Ou quand l’IA est la mieux à même de résumer clairement l’ensemble des dangers qu’elle induit. Mais entre la fuite en avant présidentielle dans la course globale à l’IA et le rejet pure et simple d’une technologie sans chercher à la comprendre, n’y-a-t-il pas un juste milieu ?

Intelligence artificielle et naïveté bien réelle

C’est en tous cas la voie que nous propose d’emprunter Asma Mhalla[2], chercheuse au Laboratoire d’Anthropologie politique de l’EHESS, qui était de passage à Annecy le 16 mai dernier au soir, entre deux avions en provenance de New York et en partance pour l’Europe du Nord. Celle-ci avait été invitée à présenter son premier essai issu de sa thèse, Technopolitique[3], à l’auditorium du Crédit Agricole des Savoie, à Annecy-le-Vieux.

Introduite devant une salle comble par Dominique Favario, le président du Festival Livres en Marche[4], la jeune et médiatique chercheuse[5] met d’entrée de jeu les pieds dans le plat, soulignant que l’expression « intelligence artificielle » ne veut pas dire grand-chose mais qu’il faut plutôt penser l’ensemble de ces nouveaux outils issus de celles qu’elle nomme les « BigTech » comme des instruments de pouvoir posant de très lourds « enjeux de sécurité nationale ». Il ne s’agit pas d’être pour ou contre l’IA mais de se poser d’urgence la question de ses usages et d’avoir pleinement conscience de l’idéologie se cachant derrière ses principaux promoteurs, les Sam Altman, Elon Musk, Mark Zuckerberg, Alex Karp[6] et autres grands patrons de la Silicon Valley. Car derrière leur soi-disant bienveillante neutralité se dissimulent différents projets de société qu’il faut bien avoir en tête. Si c’est assez limpide désormais avec Elon Musk, sorte de techno-libertarien d’extrême droite[7] qui a mis en coupe réglée Twitter/X au nom d’une liberté d’expression poussée à son paroxysme, il faut voir qu’au-delà de son cas caricatural, une véritable bataille culturelle et géopolitique est en cours, cristallisant la rivalité entre les Etats-Unis et la Chine tandis que l’Europe, à la traîne, compte les points.

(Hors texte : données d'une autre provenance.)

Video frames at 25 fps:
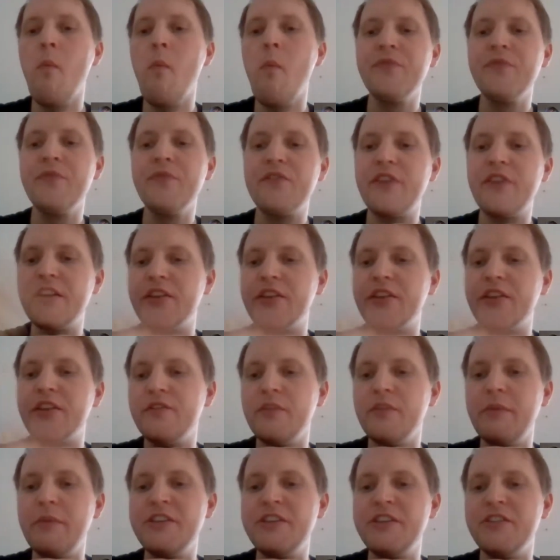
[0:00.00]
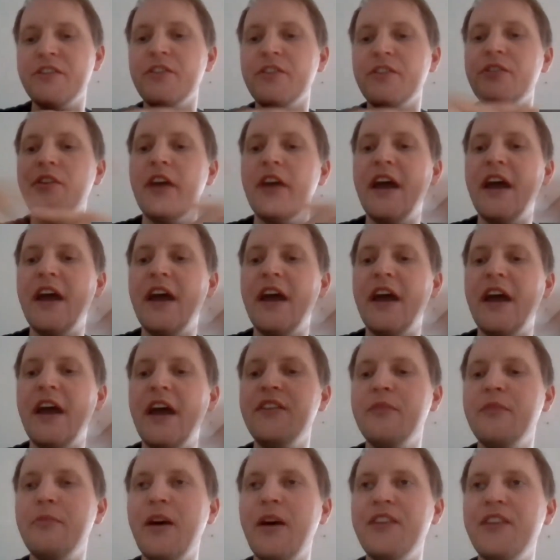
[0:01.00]
friend confirmations, and
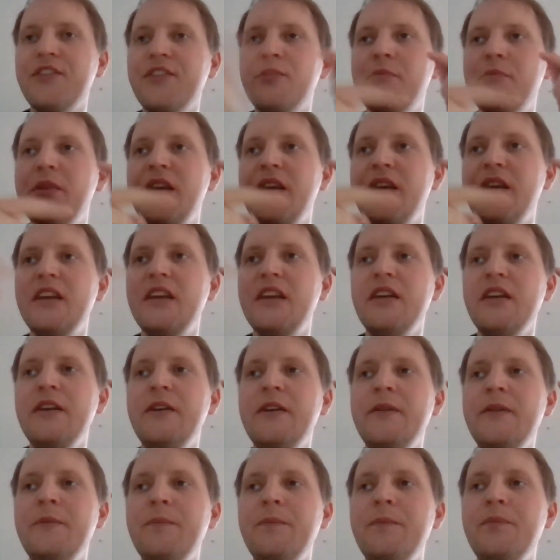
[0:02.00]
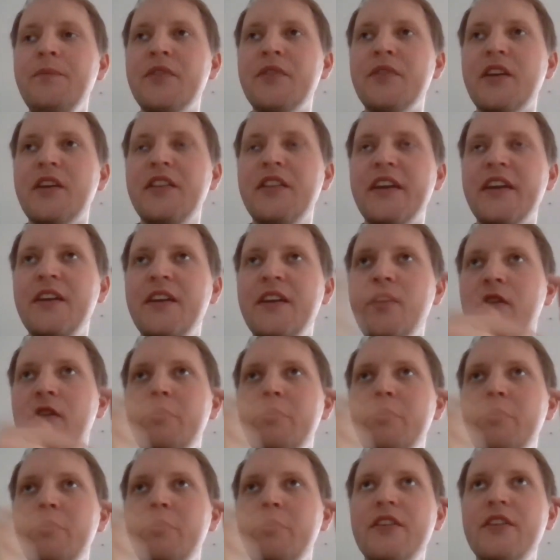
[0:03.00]
there can
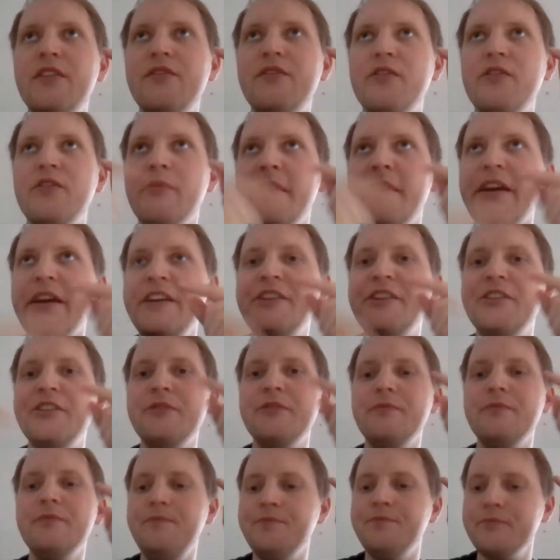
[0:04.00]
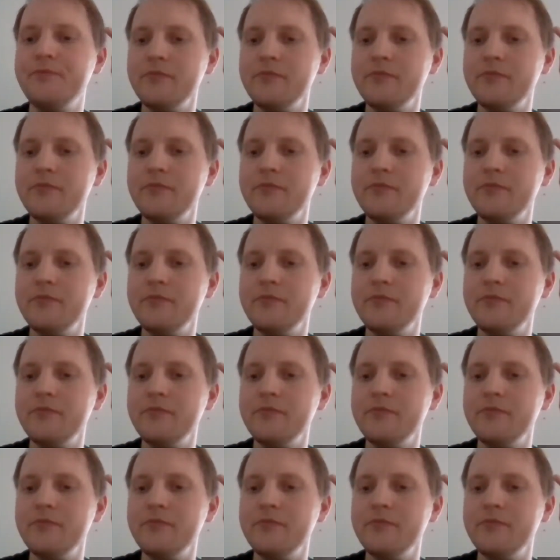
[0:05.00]
only be a confirmation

Et c’est bien là que le bât blesse pour Asma Mhalla, considérant que face aux effets politiques concrets de l’IA, nous sommes « dans un vide politique sidéral et sidérant ». Tous les acteurs aujourd’hui dominants de l’IA sont étatsuniens, la Chine restant dans la course malgré son retard sur les IA dites « génératives »[8], et ces pays ont une stratégie politique vis-à-vis de l’IA et des nouvelles technologies, que la chercheuse nomme les « BigStates » dans son livre. « BigStates » et « BigTech » seraient liés dans « une relation de co-dépendance toxique », et dans ce nouveau cadre géopolitique « toutes nos représentations politiques issues du 20e siècle s’écroulent ». Asma Mhalla s’avoue « sidérée par le manque de réaction des Français sur le sujet », ne se préoccupant pas de la militarisation accélérée de l’espace public induite par ces technologies duales, à la fois civiles et militaires, rappelant que « nos smartphones sont aussi des armes de guerre ».

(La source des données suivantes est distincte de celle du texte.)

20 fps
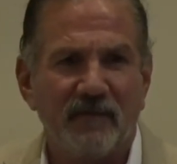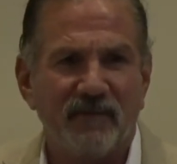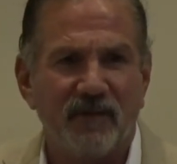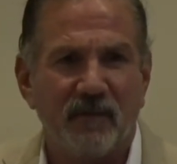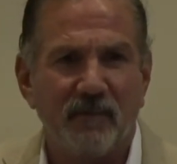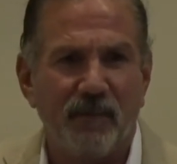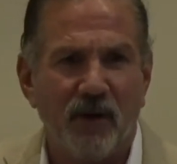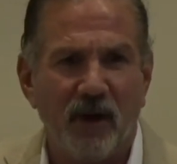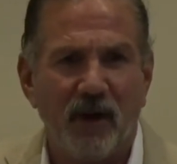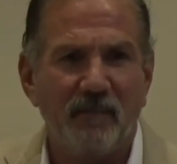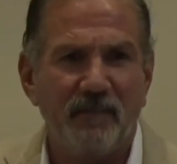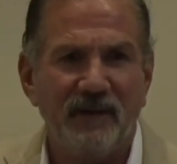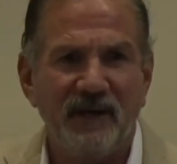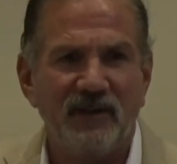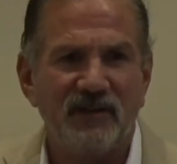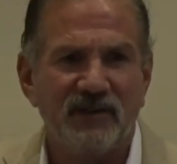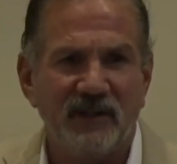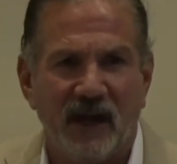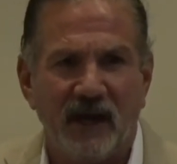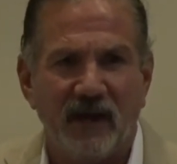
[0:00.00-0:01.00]
from Palm
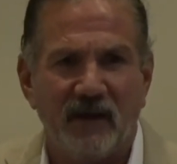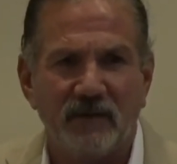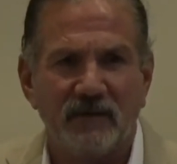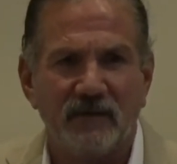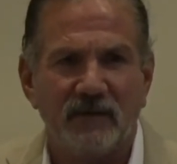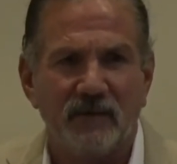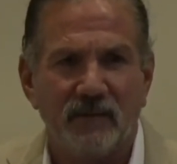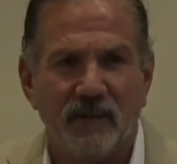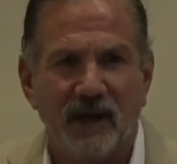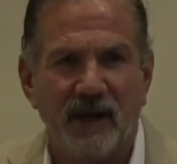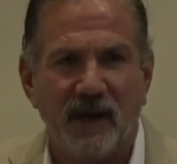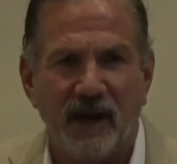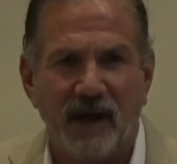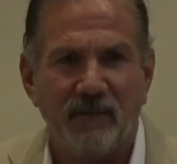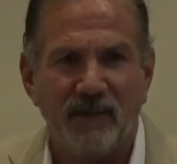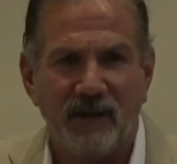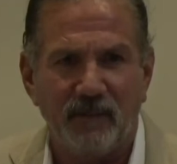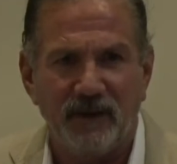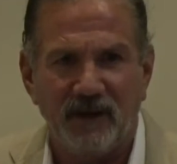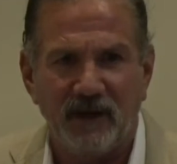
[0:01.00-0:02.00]
Beach down to
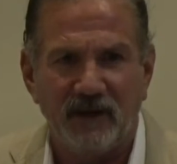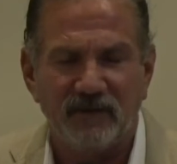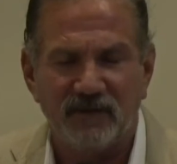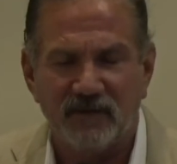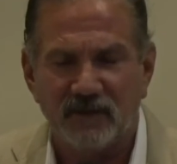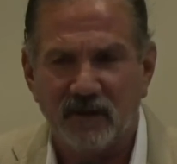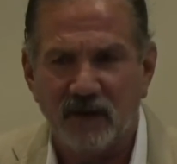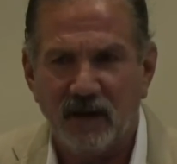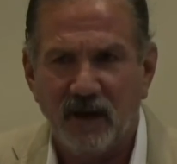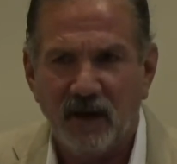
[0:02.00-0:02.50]
Miami Beach,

Asma Mhalla le 16 mai 2024 ©Benjamin Joyeux

De l’urgence d’une « hygiène cognitive »

C’est pourquoi Asma Mhalla en appelle à l’urgence de faire preuve d’« hygiène cognitive » en prenant conscience de ce qui se joue autour de l’IA et des BigTech et en en politisant réellement les enjeux plutôt que de laisser cela entre les mains des entreprises privées et de quelques geeks passionnés comme à la Quadrature du Net[9].

Et c’est la question du statut de ces géants du numérique, à l’impact désormais incommensurable sur l’ensemble de nos vies, qui est fondamentale pour Asma Mhalla, indiquant qu’actuellement aux Etats-Unis un débat a lieu sur la possibilité d’envisager les BigTech comme des opérateurs publics.

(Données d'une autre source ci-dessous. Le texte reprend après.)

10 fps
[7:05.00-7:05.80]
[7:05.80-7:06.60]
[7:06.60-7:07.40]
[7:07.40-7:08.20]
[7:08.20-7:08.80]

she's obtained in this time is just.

Sans compter les multiples questions environnementales que pose le développement accéléré de toutes ces technologies, dont la consommation énergétique exponentielle se heurte de plein fouet aux limites planétaires. Le « pour quoi faire » est donc d’autant plus incontournable. Pour Asma Mhalla « on est en train de vivre un tournant et on a besoin de tout le monde », et ainsi « il ne faut surtout pas céder à la fatigue » ni « se sentir coupable derrière son écran » mais devenir consciemment responsables de nos usages numériques.

Entre rejet impuissant et fascination naïve, il y a donc bien une troisième voie à explorer d’urgence en matière d’intelligence artificielle et de nouvelles technologies, une question que l’on aimerait voir aborder davantage par nos gouvernants plutôt que de sauter ainsi dans l’inconnu sans parachute.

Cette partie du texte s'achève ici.